The objects keep turning over and over in my mind. The cut burlap painting reminded me of a T-rex skull, or was it a ship cockpit with purple neon? The fragile foil vessels are very carefully decorated and perfectly imperfect. your kool-aid is refreshing, laced with vitamin c and good intentions. Thank you!
“Things are as they are. Looking out into it the universe at night, we make no comparisons between right and wrong stars, nor between well and badly arranged constellations.” -Alan Watts
“Appreciation is a wonderful thing: It makes what is excellent in others belong to us as well.”~Voltaire
I like that Heishman’s work nods to seminal artists who’s work is provocative/transgressive.

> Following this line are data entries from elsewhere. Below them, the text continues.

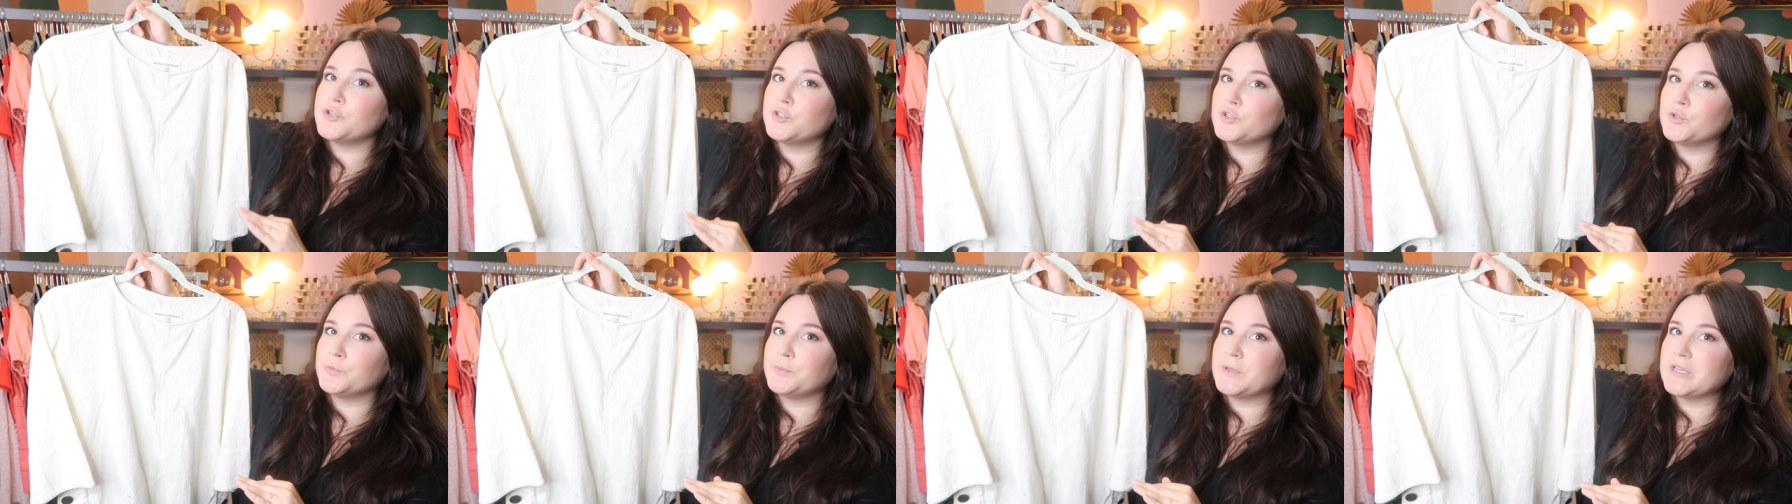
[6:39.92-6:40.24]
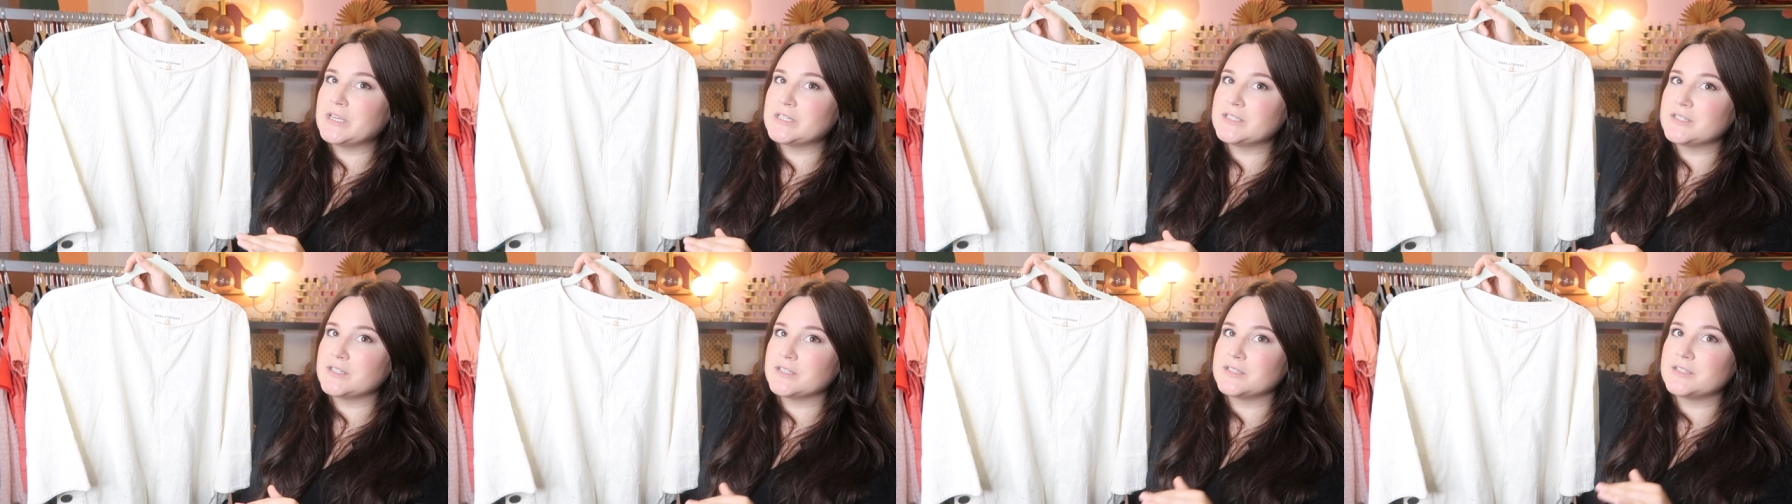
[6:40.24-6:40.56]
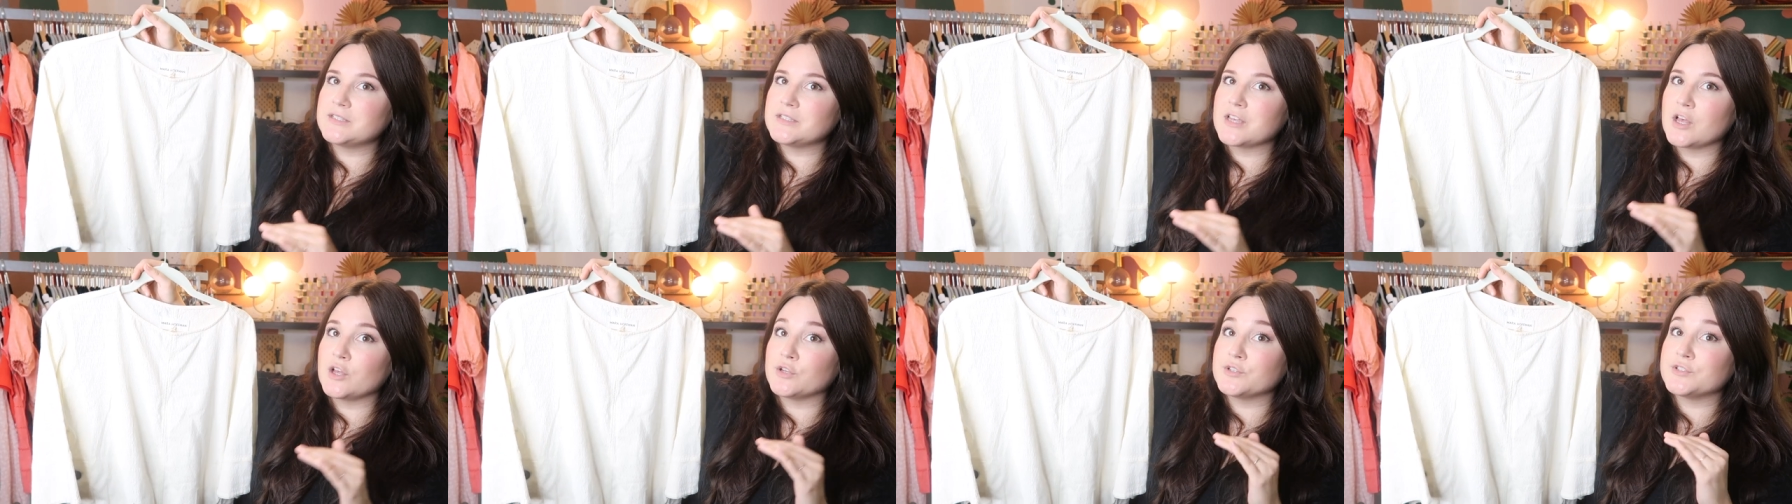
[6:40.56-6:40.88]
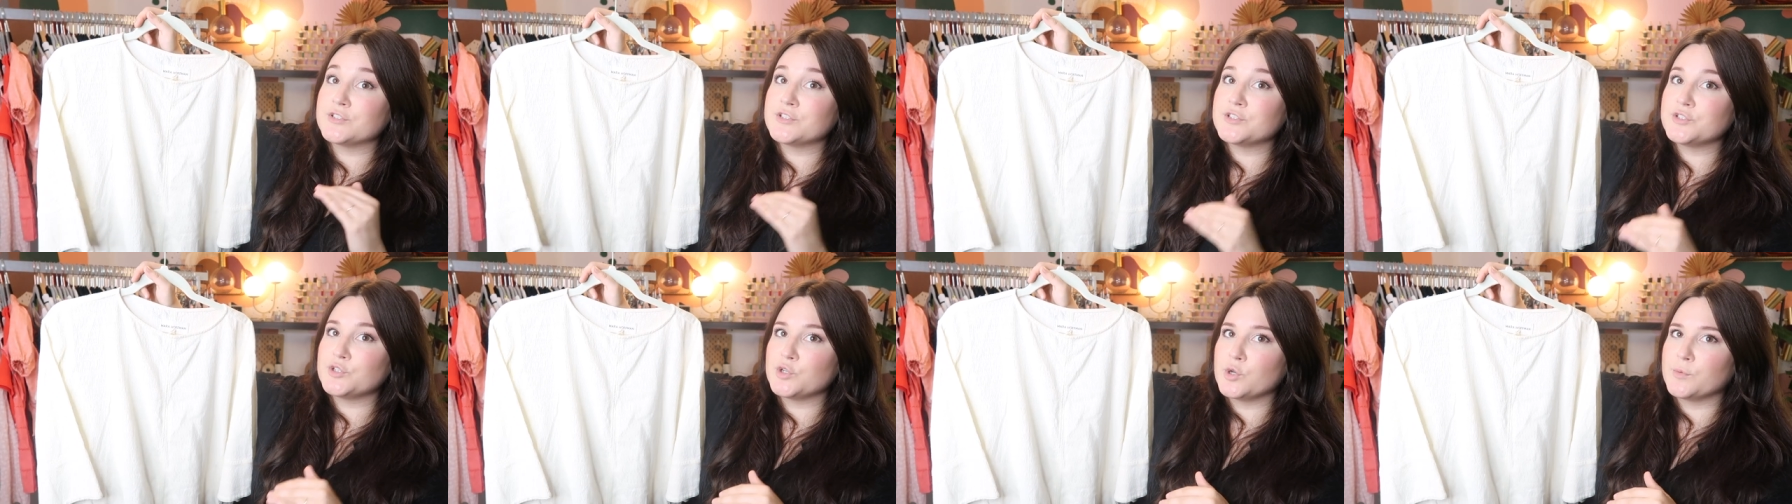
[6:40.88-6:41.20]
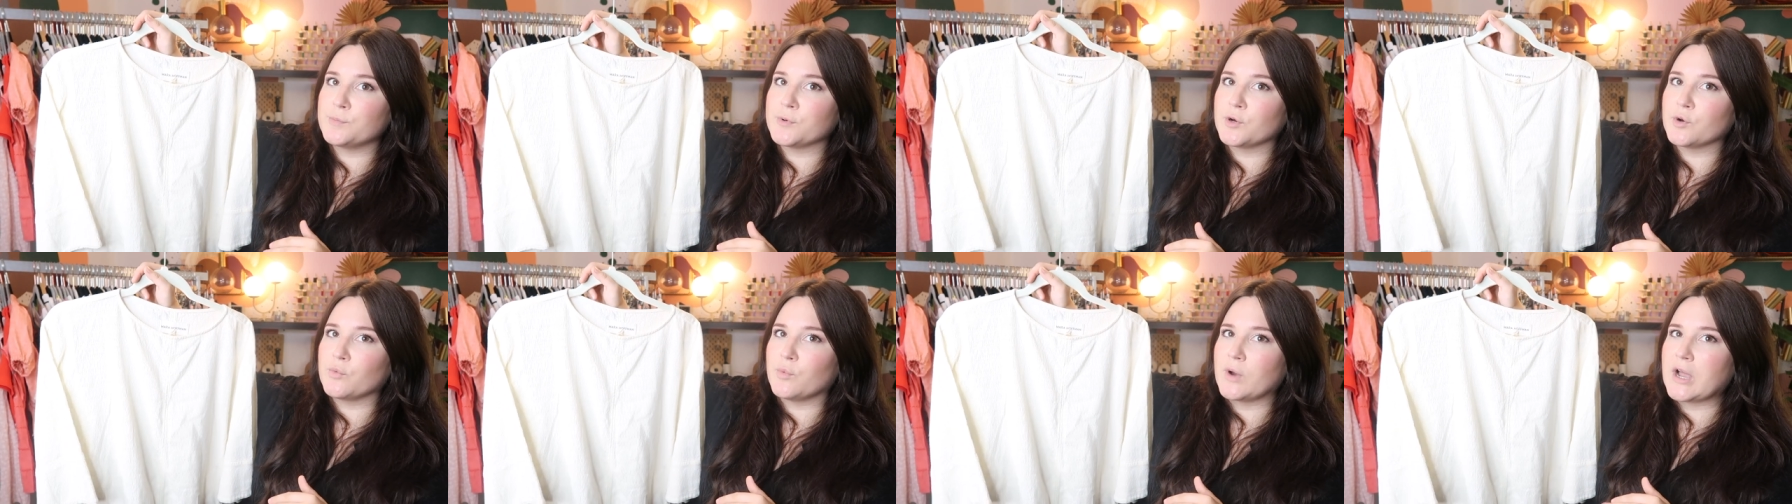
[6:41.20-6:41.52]
new pieces sell
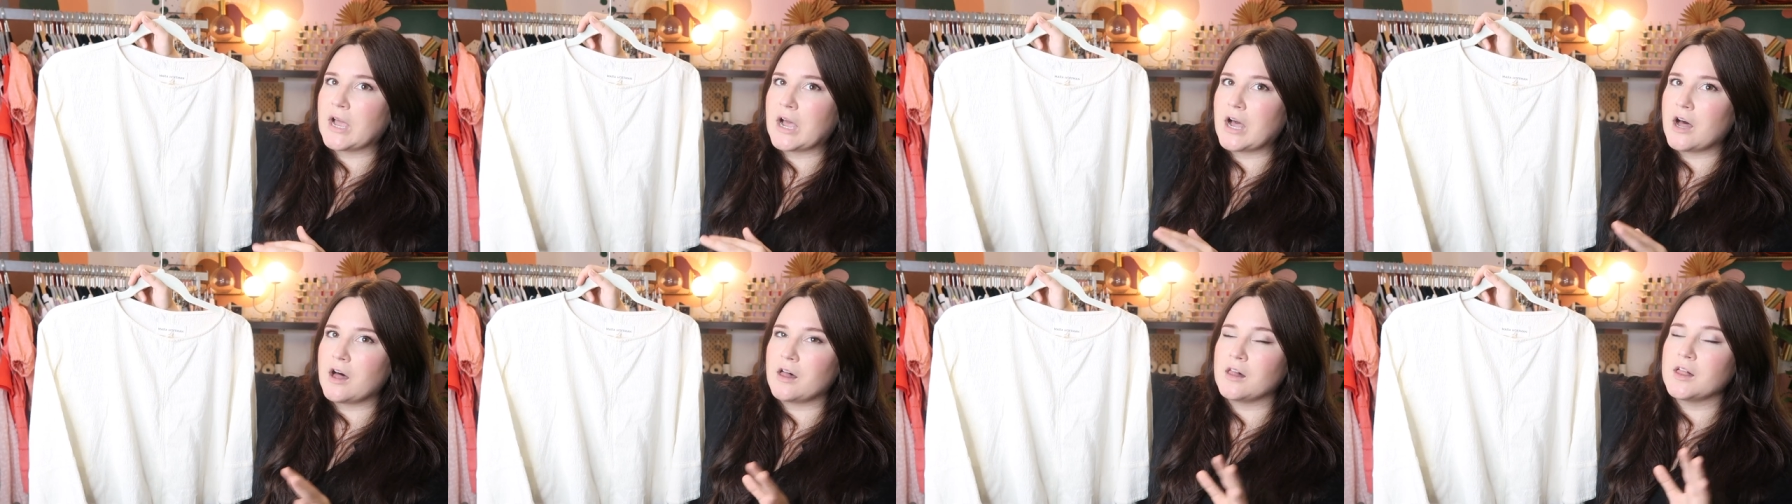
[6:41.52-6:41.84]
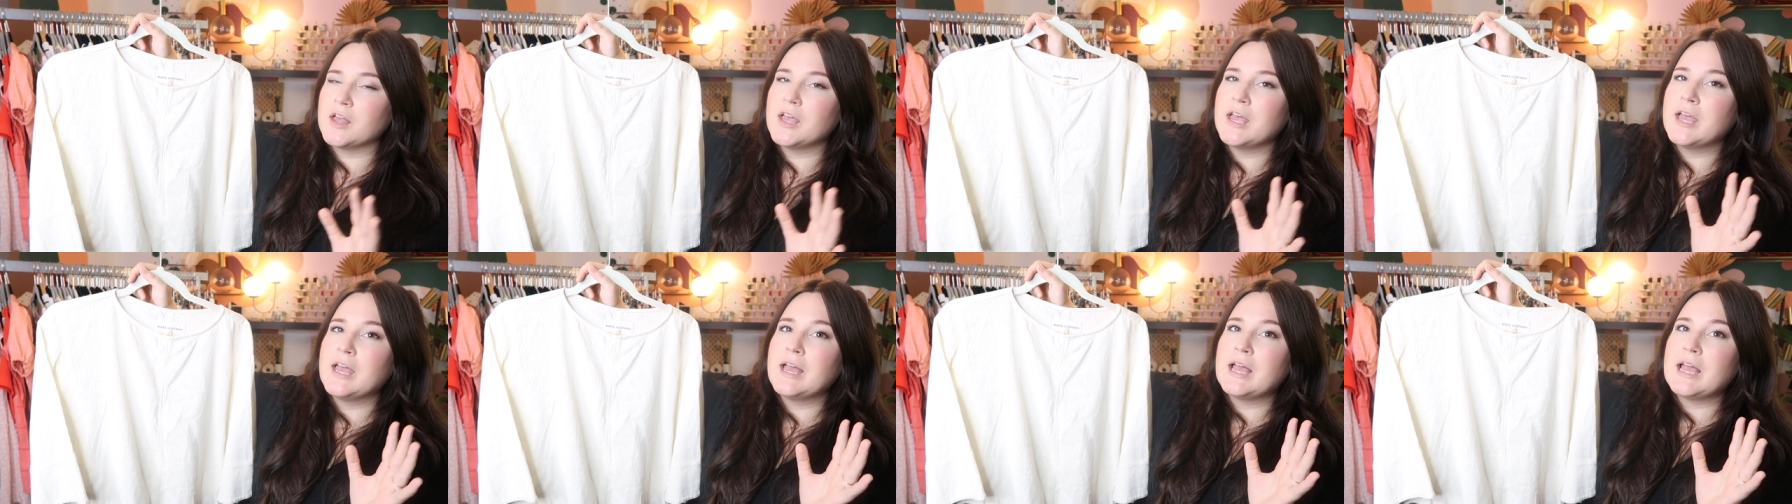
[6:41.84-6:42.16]
super well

She uses that same alphabet to find things that are kind, witty and extremely complex– a welcome sort of refinement that is a serum to billboard tropes.
Prop Shop is initially crummy and hermetic, but it’s contrived in the best way: The work is intimate, open, and generous with visual clues that can take you anywhere. It’s a vague area balanced between many territories like a fractal vestibule.
If only you’d take the time…come along if you care.